Tem os eventões – para três mil, quatro mil pessoas – esse povo antes só ia em rave. Agora está progredindo, mas é bem pop.

Mas mesmo saindo quase toda noite não é muito variado.

E quais são as melhores festas?

As melhores festas em clubs são a Combo às sextas-feiras no Clube 69 e aos sábados os afters do Dama de Ferro que vai até 10 da manhã. Todo mundo conhece e vai.

O povo da Moo sempre faz as melhores festas, variam os lugares onde rolam e não tem calendário fixo. Acontece quando eles conseguem trazer um DJ legal, os DJs que eles querem. Diversão garantida. Ótimas lembranças.

Tim Sweeney, apresentador e DJ do programa Beats In Space na rádio WNYU 89.1 FM de Nova York, que tocou na última sexta no Lounge 69, na festa Combo.

Tim Sweeney, apresentador e DJ do programa Beats In Space na rádio WNYU 89.1 FM de Nova York, que tocou na última sexta no Lounge 69, na festa Combo.

Quem são os DJs da cena aí?

Tem o Gustavo Tatá, de House; o Rafael RM2, que é mais Space disco; o Maurício Lopes… A Cami que toca Techno; o Rafael Droors, do Jamanta Crew, que mistura tudo, toca milhões de músicas em um set só. O Eduardo Cristoph e o Diogo Reis, eles que tocam na mesma praia – Disco Funk, de muito bom gosto… Essa é a galera que está a mais tempo na estrada, que já tocou com vinil.

E a galera nova?

A galera mais nova é toda MP3, chegam para tocar com iPod ou CD. Tem um carinha legal, o Miss Playmobil que toca no Dama e faz um set de rocks malucos e electro bacaninhas.

Muita gente despontou no Dama de Ferro porque a Adriana, a dona e quem cuida da programação, sempre abriu espaço para essa galerinha abrir ou fechar a noite, mesmo quando toca um DJ gringo.
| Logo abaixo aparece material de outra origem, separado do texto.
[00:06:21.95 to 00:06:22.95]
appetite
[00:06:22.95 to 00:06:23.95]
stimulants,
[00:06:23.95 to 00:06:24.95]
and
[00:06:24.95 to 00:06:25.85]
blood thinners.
Lá é uma escola para todos eles.

O Dama ainda bomba, né…

O Dama é um dos clubes mais antigos daqui do Rio. Vai fazer sete anos.

O Rio é muito cena de clubinho…

Não tem boate grande aqui. Tinha a Bunker, mas fechou.
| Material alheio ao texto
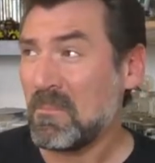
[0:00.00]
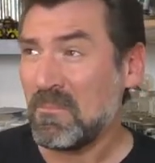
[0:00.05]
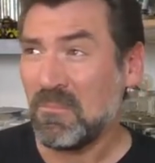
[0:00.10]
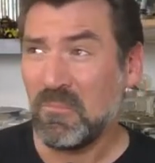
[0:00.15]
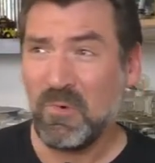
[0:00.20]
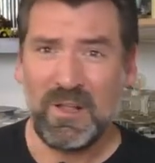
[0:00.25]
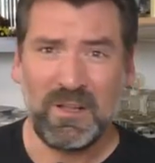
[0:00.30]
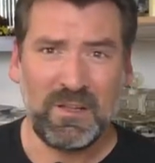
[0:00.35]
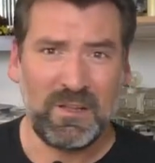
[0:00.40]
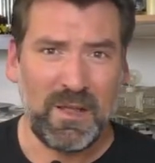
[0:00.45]

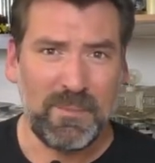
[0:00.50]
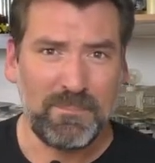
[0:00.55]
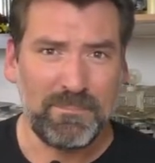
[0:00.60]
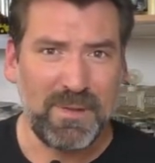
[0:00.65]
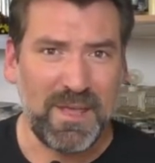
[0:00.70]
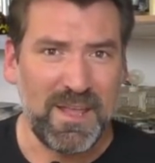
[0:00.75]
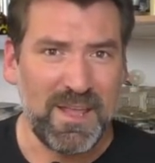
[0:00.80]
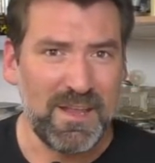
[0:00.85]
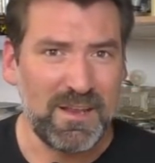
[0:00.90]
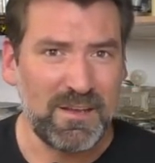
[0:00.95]
well, I
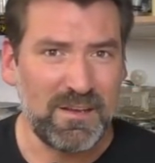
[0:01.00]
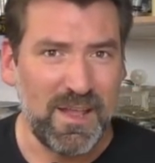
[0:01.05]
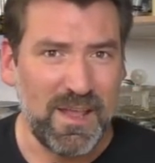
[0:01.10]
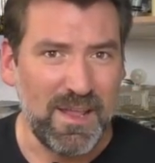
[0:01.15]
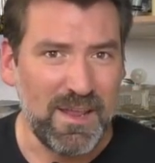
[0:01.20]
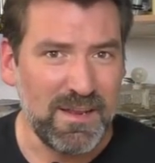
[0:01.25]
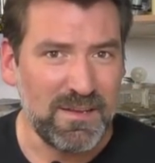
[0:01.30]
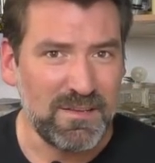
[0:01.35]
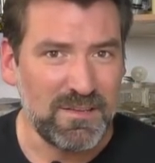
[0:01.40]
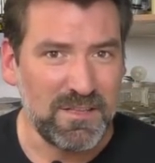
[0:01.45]
paid
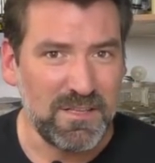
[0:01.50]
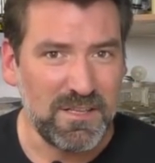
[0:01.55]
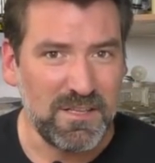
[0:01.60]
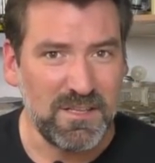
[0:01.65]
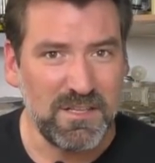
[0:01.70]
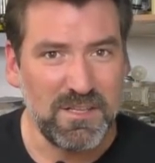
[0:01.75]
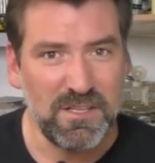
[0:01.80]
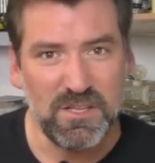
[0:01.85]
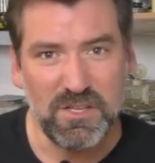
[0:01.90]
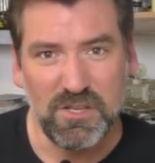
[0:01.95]

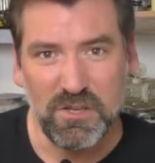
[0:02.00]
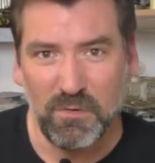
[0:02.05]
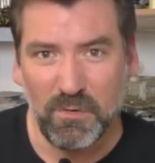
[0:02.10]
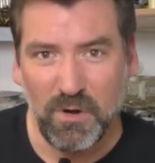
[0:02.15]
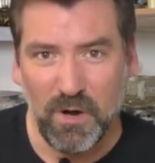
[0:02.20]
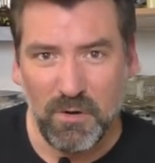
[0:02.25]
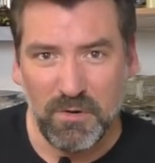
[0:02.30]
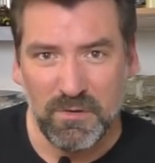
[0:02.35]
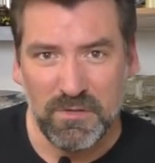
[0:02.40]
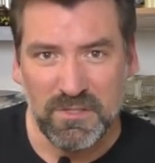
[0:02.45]
80
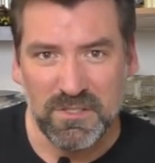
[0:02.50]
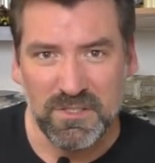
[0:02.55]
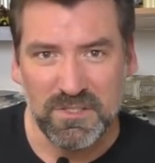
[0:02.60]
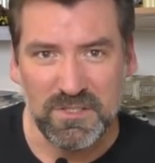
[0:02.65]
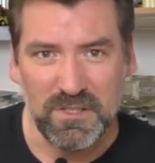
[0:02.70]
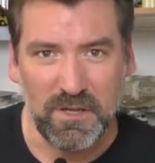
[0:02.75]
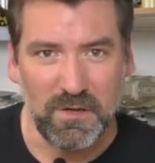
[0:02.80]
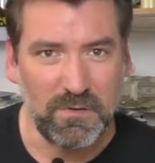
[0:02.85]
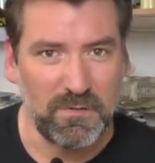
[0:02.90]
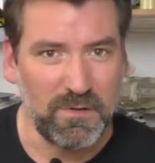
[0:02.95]
euros,
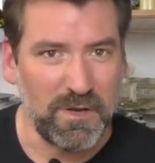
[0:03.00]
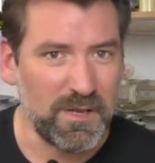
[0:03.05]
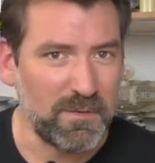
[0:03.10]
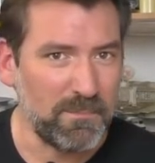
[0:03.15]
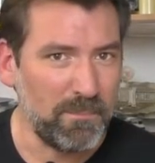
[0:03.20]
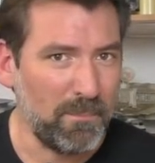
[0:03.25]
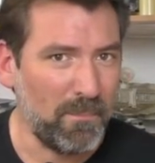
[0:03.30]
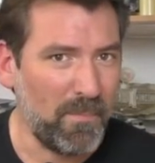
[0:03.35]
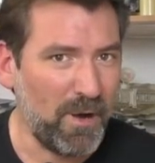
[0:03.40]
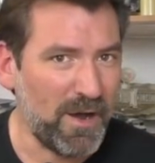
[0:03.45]
so it
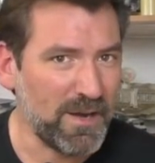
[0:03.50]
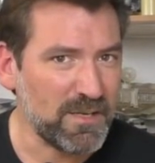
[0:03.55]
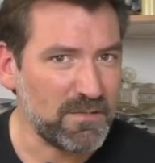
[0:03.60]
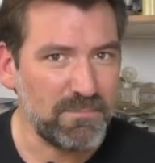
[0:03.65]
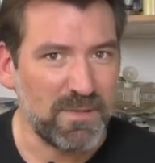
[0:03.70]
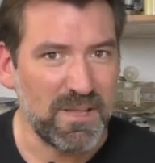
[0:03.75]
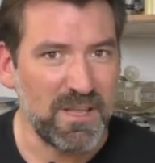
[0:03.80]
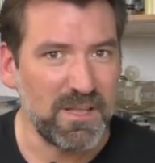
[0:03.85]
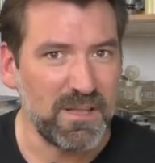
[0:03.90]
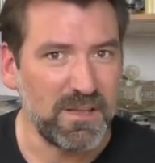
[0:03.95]

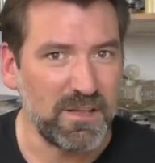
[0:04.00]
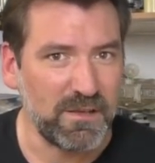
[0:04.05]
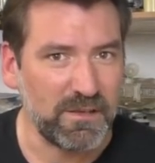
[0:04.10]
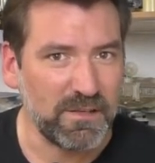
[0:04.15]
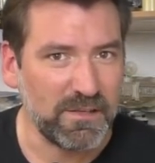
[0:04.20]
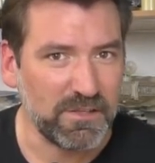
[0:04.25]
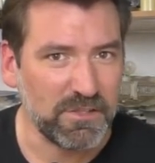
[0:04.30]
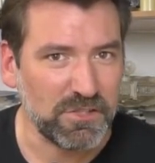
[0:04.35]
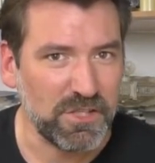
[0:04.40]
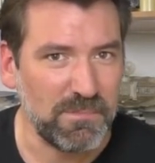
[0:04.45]
might be a
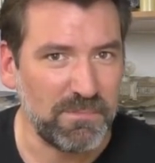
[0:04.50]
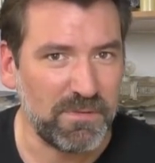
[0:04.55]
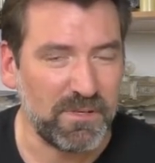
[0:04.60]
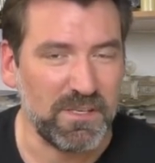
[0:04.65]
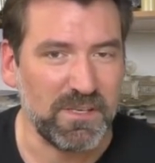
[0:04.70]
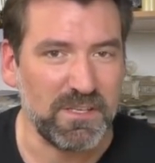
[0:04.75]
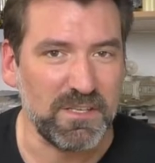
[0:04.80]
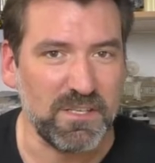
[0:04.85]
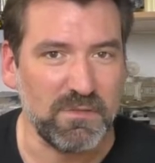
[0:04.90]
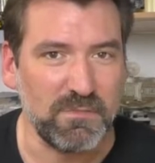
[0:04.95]
little cheaper
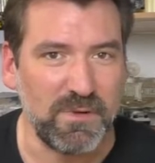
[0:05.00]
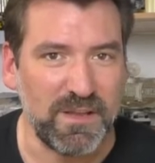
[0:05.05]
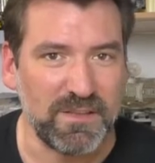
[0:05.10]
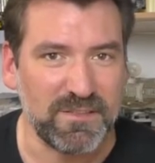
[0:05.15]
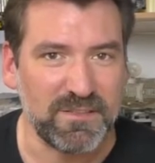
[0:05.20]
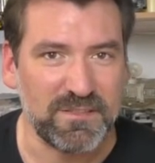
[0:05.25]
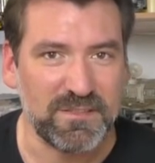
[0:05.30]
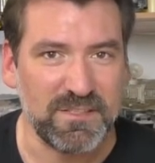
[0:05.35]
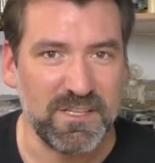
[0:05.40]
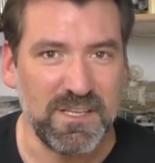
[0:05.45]
in
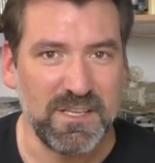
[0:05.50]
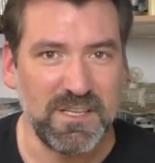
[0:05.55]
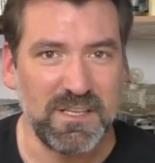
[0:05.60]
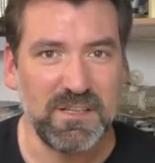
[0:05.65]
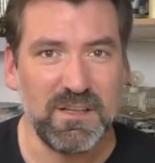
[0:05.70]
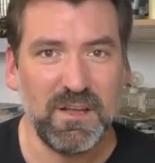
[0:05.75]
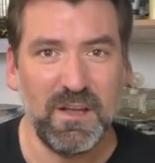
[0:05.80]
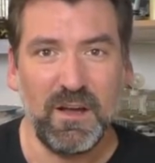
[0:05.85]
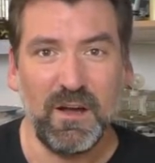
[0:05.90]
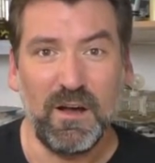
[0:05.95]

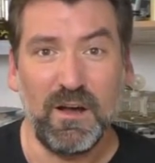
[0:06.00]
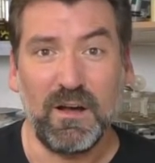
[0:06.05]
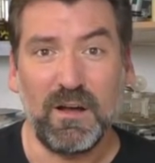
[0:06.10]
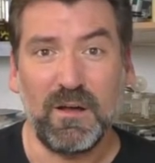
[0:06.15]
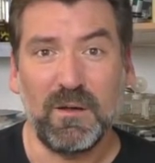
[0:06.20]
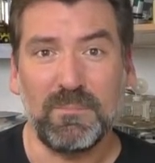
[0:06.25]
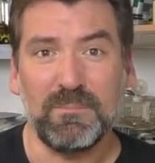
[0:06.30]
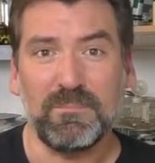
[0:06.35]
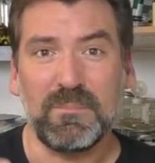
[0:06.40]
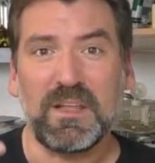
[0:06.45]
USD,
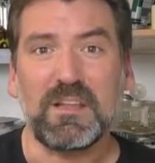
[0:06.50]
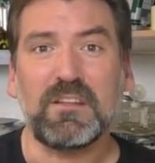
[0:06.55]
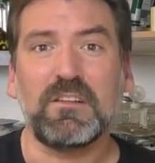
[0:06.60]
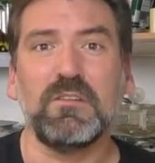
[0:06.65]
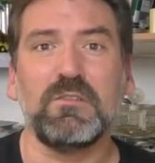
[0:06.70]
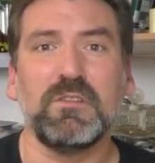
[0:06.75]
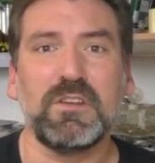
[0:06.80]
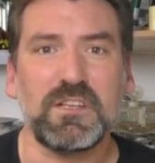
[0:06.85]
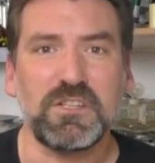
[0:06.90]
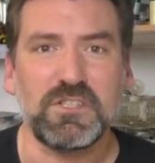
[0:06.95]

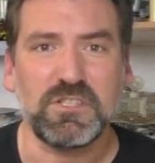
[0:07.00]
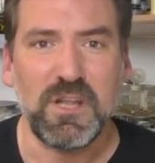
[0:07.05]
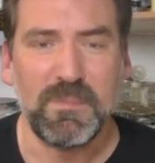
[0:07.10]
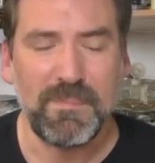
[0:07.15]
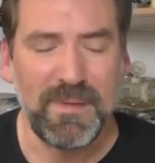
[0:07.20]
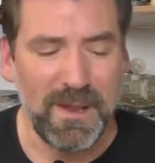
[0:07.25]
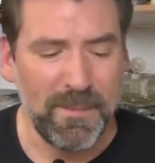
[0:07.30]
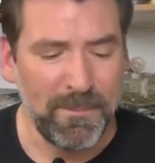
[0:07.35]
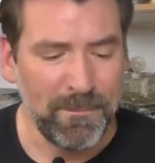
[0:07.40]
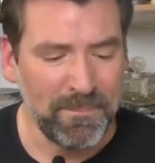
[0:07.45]
including
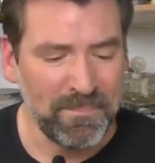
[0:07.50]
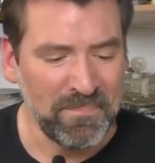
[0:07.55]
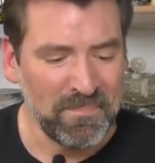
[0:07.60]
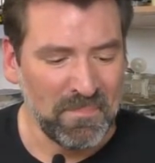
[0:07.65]
shipping.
O lance de clube no Rio é a novidade. Se você abrir um buraco com uma programação decente, todo mundo vai, porque o povo gosta do que é novo. Não precisa ser o melhor.

O clube do momento aqui é o 69.

E quem é o público que freqüenta essa noitada aí?

Nova geração. É tudo moleque. Ou não sei se sou eu que estou ficando velho aos 32… Mas no geral mistura tudo porque tem poucas opções – poucos lugares e poucos interessados.

E como é uma noite fervida por aí?

Na minha perspectiva, a gente se encontra na casa de alguém ou em algum lugar para decidir onde vai. Chega na festa ás 3 da manhã para ver o DJ convidado. De lá provavelmente vai a um after no Dama. E depois, eu não sou chegado a um chill out, mas tem quem vai e fique até à tarde do dia seguinte, até reduzir a marcha.

E que som que pega?

A música está difícil de definir. Mas o som tem que ser bom para fazer a galera gritar na pista, vale até jogar a mão pra cima. Gosto quando o público entra na onda da música, quando o set vira uma trilha sonora para a noite como um todo, pra quem está na pista, no bar ou no banheiro.

Bom e a praia?

Cara, eu não vou. Não piso na praia. Mas tem muita gente que sai da balada e vai pra praia.